ANNIE LAIRD: Yeah and you’re like you know and it’s tough because with that first trimester, I think a lot of woman don’t tell. Maybe you know they probably tell their partner but not a lot about the people work and whatnot.

SAMANTHA EKLUND: And friends.

ANNIE LAIRD: I’m going to get out of my first trimester and get into the second trimester so I know the pregnancy is solid, the baby is good, the baby is healthy, you know and so for someone…

SAMANTHA EKLUND: You go and tell in social media or anything.

ANNIE LAIRD: Yeah.

SAMANTHA EKLUND: Ain’t that right.

ANNIE LAIRD: Yeah. Well some people do.

SAMANTHA EKLUND: Right.

ANNIE LAIRD: Some people do, some people don’t but yeah you know you want to wait until the end of the first trimester but it’s confusing sometimes. You go into this websites you know like when is, is it like 12 weeks? Is it 14 weeks?

SAMANTHA EKLUND: Is it 12 weeks or 14 weeks?

ANNIE LAIRD: I don’t know. Yeah so doctor what percentage women get relief from morning sickness during the second trimester?

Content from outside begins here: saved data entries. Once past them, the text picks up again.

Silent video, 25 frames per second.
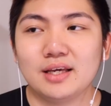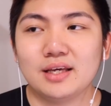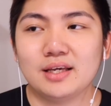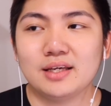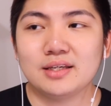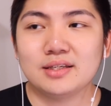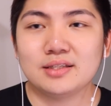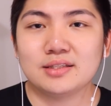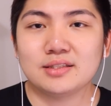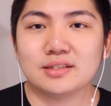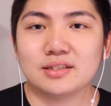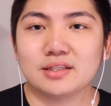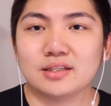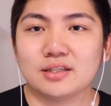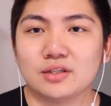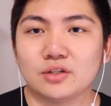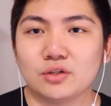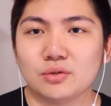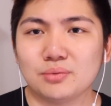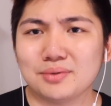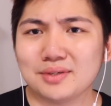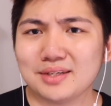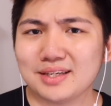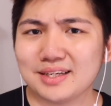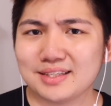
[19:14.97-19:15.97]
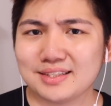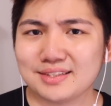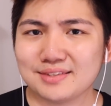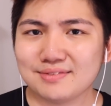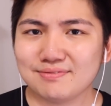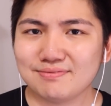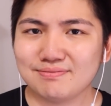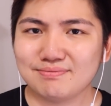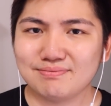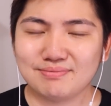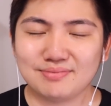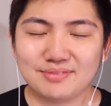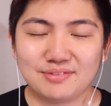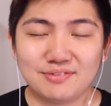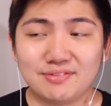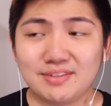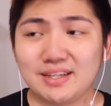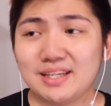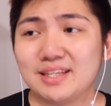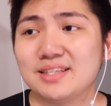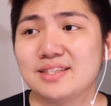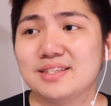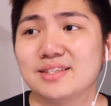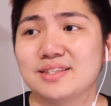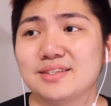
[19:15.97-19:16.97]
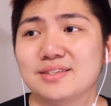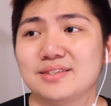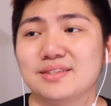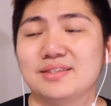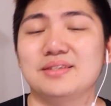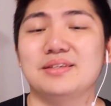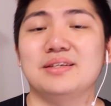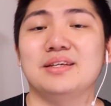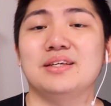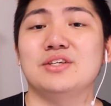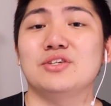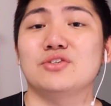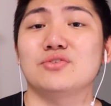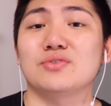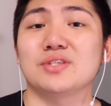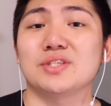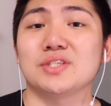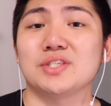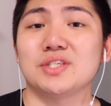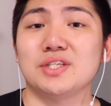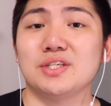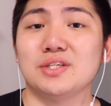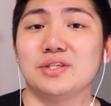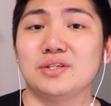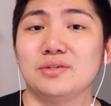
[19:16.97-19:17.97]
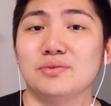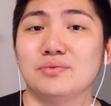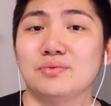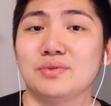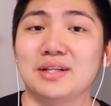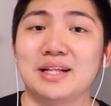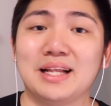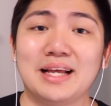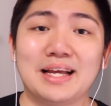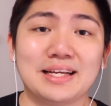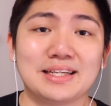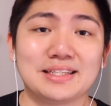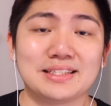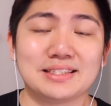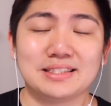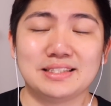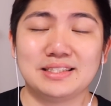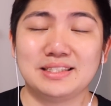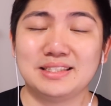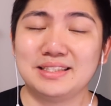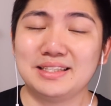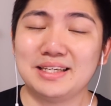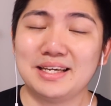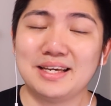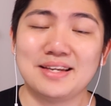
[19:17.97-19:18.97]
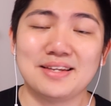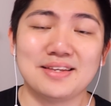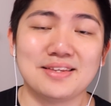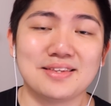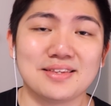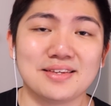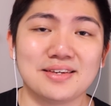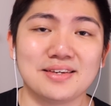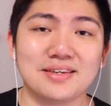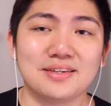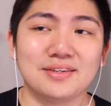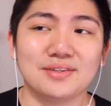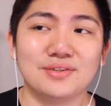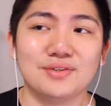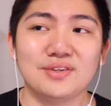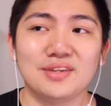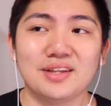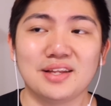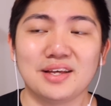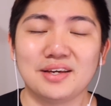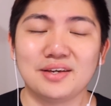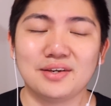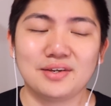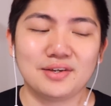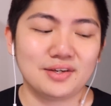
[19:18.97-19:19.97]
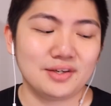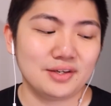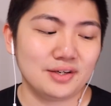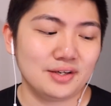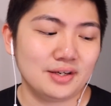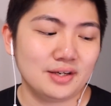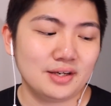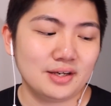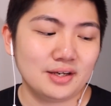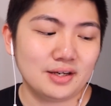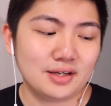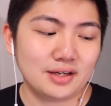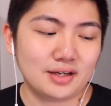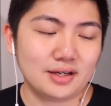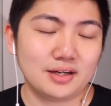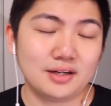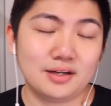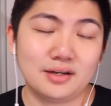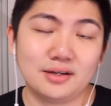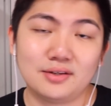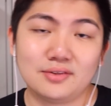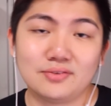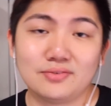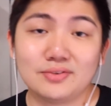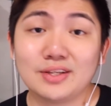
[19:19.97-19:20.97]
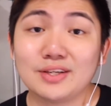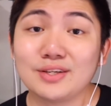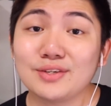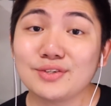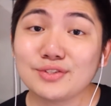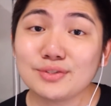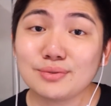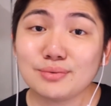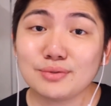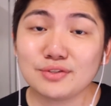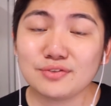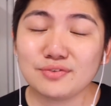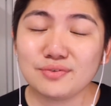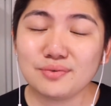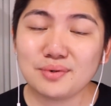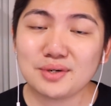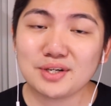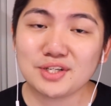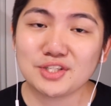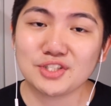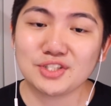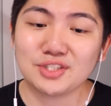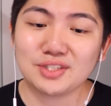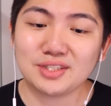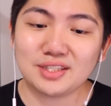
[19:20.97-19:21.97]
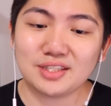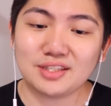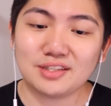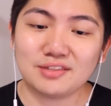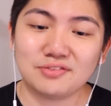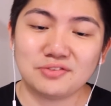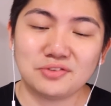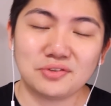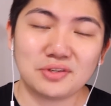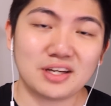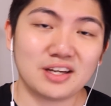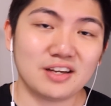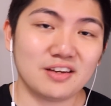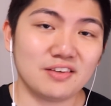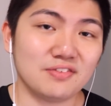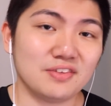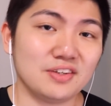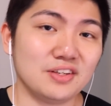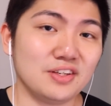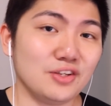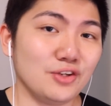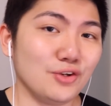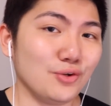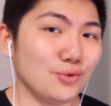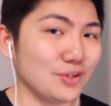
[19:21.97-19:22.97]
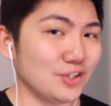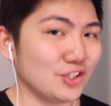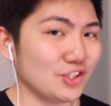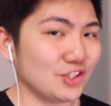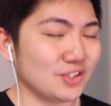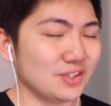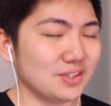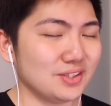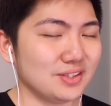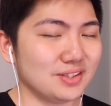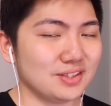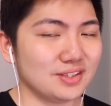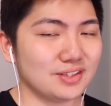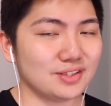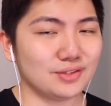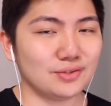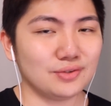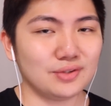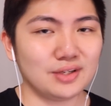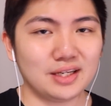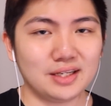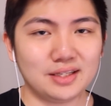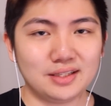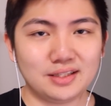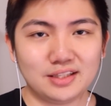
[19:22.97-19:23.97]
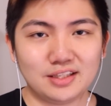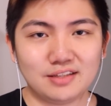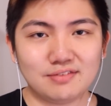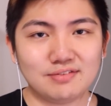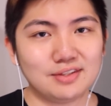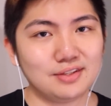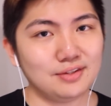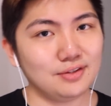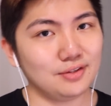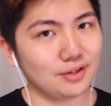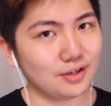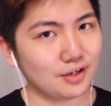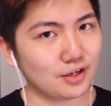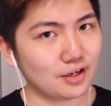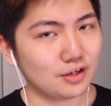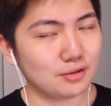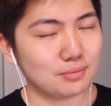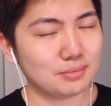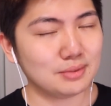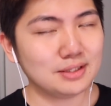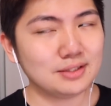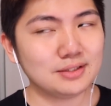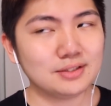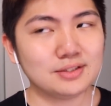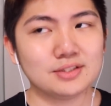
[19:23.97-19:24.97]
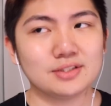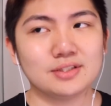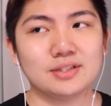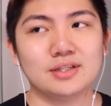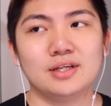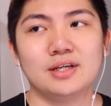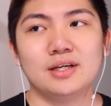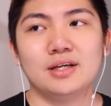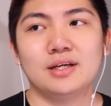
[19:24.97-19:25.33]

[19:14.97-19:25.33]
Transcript: and I hope you guys find it interesting, relaxing, anything you like. Thank you so much for watching. If you have any questions, you can leave it in the comments.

DR. FRANK GOICEOCHEA: Well over 50%.

ANNIE LAIRD: Oh that’s great.

DR. FRANK GOICEOCHEA: Yeah that’s a big change.

ANNIE LAIRD: Yeah I would say my friend, Cherry, she just had her baby I was just showing her pictures before we started taping here to Samantha and she had terrible morning sickness. I’m trying to think what’s the term for when you have to throw on the whole pregnancy? Hyper something…

DR. FRANK GOICEOCHEA: Hyperemesis gravidarum.

ANNIE LAIRD: Yeah. Yeah so she had that throughout her pregnancy so…

DR. FRANK GOICEOCHEA: They’re pretty miserable.

ANNIE LAIRD: Yeah.

DR. FRANK GOICEOCHEA: The doctors centres are pretty miserable too.

ANNIE LAIRD: Yeah. I only had morning sickness really in my first trimester and that was bad enough. It was the worst for I know. Samantha did you have it early?

SAMANTHA EKLUND: I did 6 to 12 weeks. Those 6 weeks were miserable.

ANNIE LAIRD: Yeah.

SAMANTHA EKLUND: But you know I didn’t have morning sickness. I had afternoon sickness. It was like 2pm through the rest of the day. Morning was fantastic so I get everything done I needed to do during the morning.

ANNIE LAIRD: Were you working at the Coffee Bean on that time?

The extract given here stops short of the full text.